St. Louis, Missouri
Feature written in July, 2019
FHLB Des Moines Members: Enterprise Bank and Trust and Midwest BankCentre
Pagedale Town Center in North St. Louis County, Missouri has expressed a need for basics like healthy food, mainstream financial services, healthcare, behavioral health, affordable entertainment and spaces for residents to build community.
The community has been under redevelopment since 200 when Beyond Housing began working with the City of Pagedale to better meet the needs of residents.
To discover these needs, Beyond Housing conducted community engagement to find the needs and preferences of the residents and stakeholders with their signature “Ask-Align-Act” methodology. This established community-led goals for the development. In 2009, the City of Pagedale passed a Tax Increment Financing (TIF) ordinance, making Beyond Housing the Master Developer for the TIF district.
Since, the project has seen over $50 million in development, primarily for commercial buildings, but also for community spaces and housing.
“There was no grocery store. There was no sense of community,” said Zeina Sparks, long-time Pagedale resident. “Now it is a complete transformation. I cannot express how proud I am of the community and what it is doing.”
In 2010, Beyond Housing used TIF and New Market Tax Credit (NMTC) to build a grocery store, Save-A-Lot – the first grocery store that Pagedale had seen for over 40 years. The store has had steady growth in sales, and shoppers are saving about $960,000 annually since opening.

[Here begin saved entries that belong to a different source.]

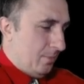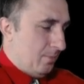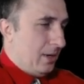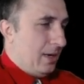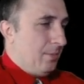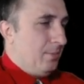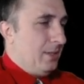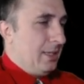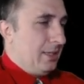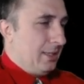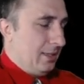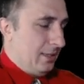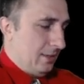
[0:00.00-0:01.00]
public
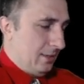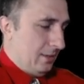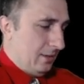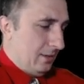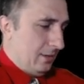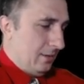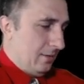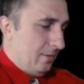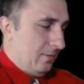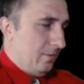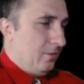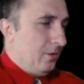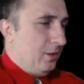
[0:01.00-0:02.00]

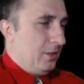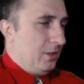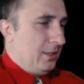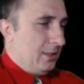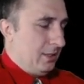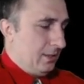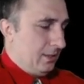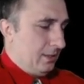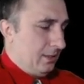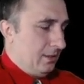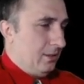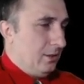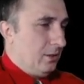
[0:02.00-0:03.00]
void
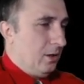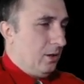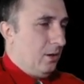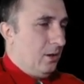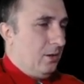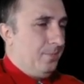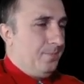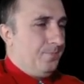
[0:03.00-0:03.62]
draw.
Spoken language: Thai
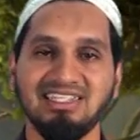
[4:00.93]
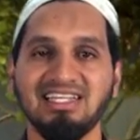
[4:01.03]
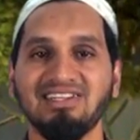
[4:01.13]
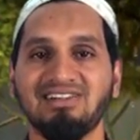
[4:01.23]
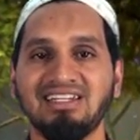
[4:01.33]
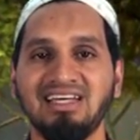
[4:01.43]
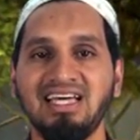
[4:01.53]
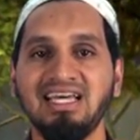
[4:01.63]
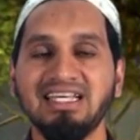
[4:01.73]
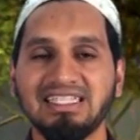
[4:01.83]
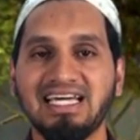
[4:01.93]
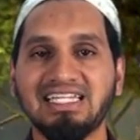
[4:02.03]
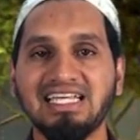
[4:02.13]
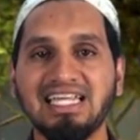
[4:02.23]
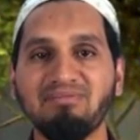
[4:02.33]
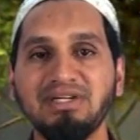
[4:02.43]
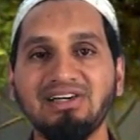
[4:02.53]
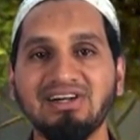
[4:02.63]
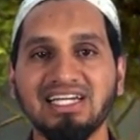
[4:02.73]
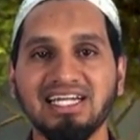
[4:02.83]
ดีๆแน่นอน แต่ถ้าถามพี่
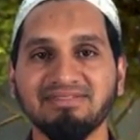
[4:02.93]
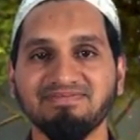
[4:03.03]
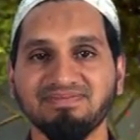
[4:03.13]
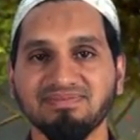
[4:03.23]
น้องนะฮะ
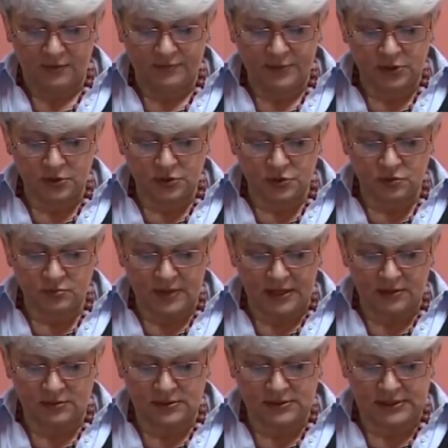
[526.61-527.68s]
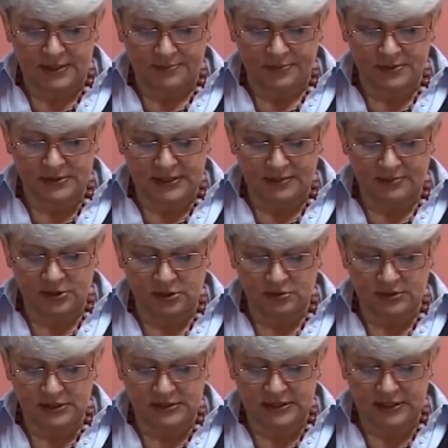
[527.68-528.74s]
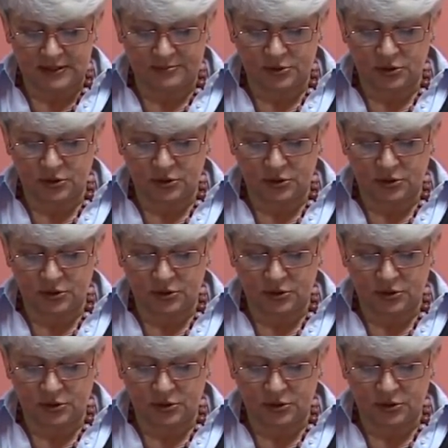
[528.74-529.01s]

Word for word: W miesiącu maju zapoznamy się ze stanem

In 2012, the community’s only full-service bank, Midwest BankCentre, was completed to assist residents without bank accounts or lending options. Previously, residents relied on payday and title lending to meet their needs. The bank met their depository targets two years earlier than expected, leading Midwest BankCentre to work with other community development organizations in the region to bring banks to other low-income communities.
Also in 2012, Rosie Shield Manor, a 49-unit senior apartment complex located next to the grocery store was completed using Low-Income Housing Tax Credits (LIHTC). The building is extremely popular and has a long wait list.
To address the need for affordable entertainment, 24:1 Cinema was built in 2015. The four-screen, 350-seat movie theater offers a family-friendly place for socializing and entertainment without driving to other, usually higher-income neighborhoods. In 2018, the cinema saw $800,000 in sales and provided four new full-time jobs – many of which are filled by students at Normandy High School enrolled in the Viking Advantage college saving program. This allows students to earn money for college, which is matched 3:1 by the program.
The community has also seen new developments by way of the Pagedale Town Center Commercial Building (2015), constructed to house a primary health center operated by Affinia and a mental health facility operated by BJC Behavioral Health; a commercial space/wealth accumulation center, a space for Red Dough Money, a payday lending alternative and the Excel Center, a financial advising and education center; the 24:1 Café/Coffee Shop (2018), decorated by residents and students at Normandy Schools, built to bolster community building, sharing meals and meeting neighbors.
An ongoing effort toward housing development and home repair has been in progress to improve the housing stock and make the neighborhood more attractive to current and prospective residents.
This redevelopment is still in progress, and Beyond Housing is working to close a financing package for construction of a new retail and commercial building to include dining and retail with subsidized rates for local, independent businesses. With this construction, the intersection of Page and Ferguson, where it will be built, will undergo major remodeling to reduce the number of traffic lanes and increase on-street parking to help the area feel more walkable.
The project has transformed vacant lots and abandoned buildings into attractive structures that meet residents’ needs. The changes have been a source of pride and community attachment for many long-term residents.